* _Work request_
Strip the pictures and reproduce the rest of the listing exactly.

* _Materials provided_
/---
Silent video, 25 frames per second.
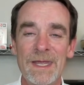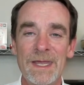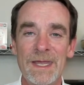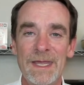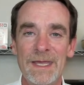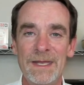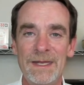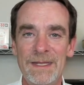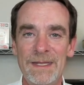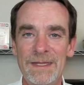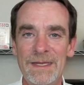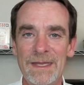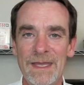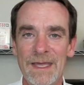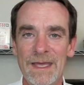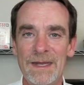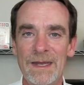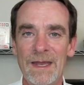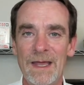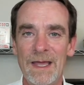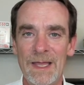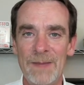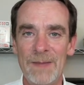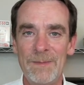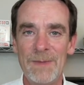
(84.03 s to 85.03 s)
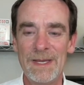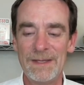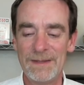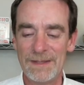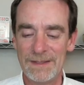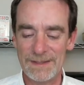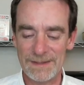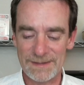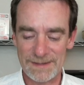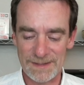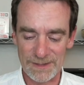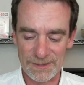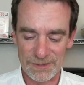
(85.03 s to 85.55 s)
And in the end, I made the
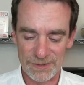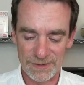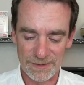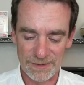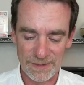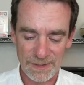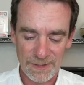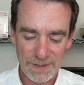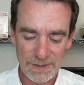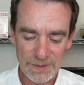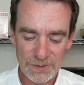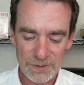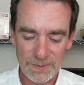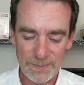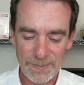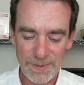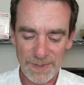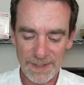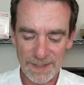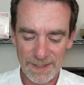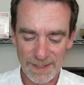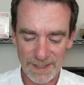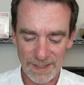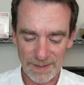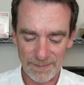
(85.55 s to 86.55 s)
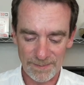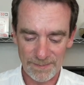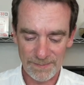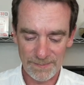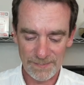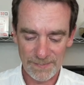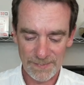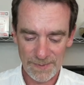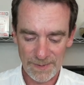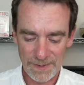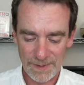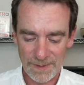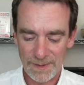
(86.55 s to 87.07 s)
decision to pick up
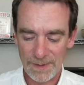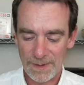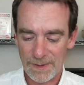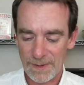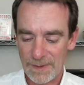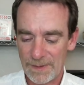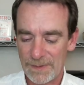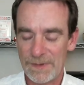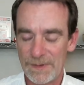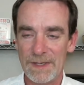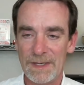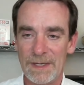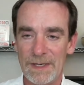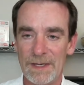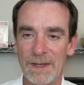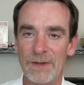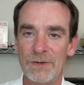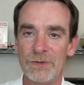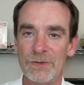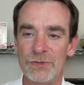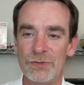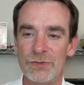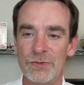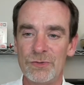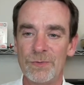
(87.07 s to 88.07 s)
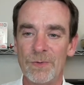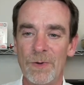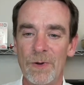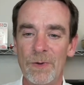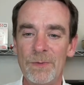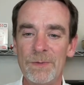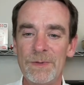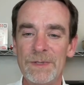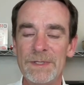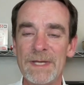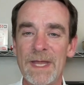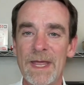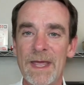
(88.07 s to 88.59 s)
the
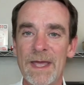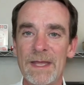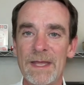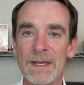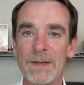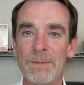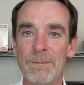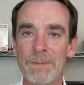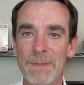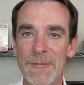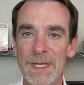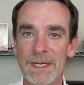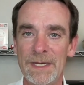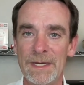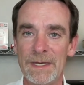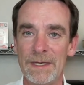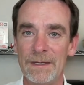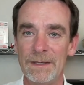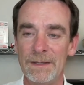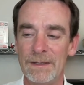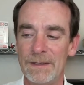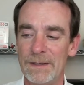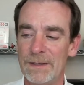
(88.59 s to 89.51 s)
DroneTag Mini.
\---
* _Answer to the exercise_
Silent video, 25 frames per second.
(84.03 s to 85.03 s)
(85.03 s to 85.55 s)
And in the end, I made the
(85.55 s to 86.55 s)
(86.55 s to 87.07 s)
decision to pick up
(87.07 s to 88.07 s)
(88.07 s to 88.59 s)
the
(88.59 s to 89.51 s)
DroneTag Mini.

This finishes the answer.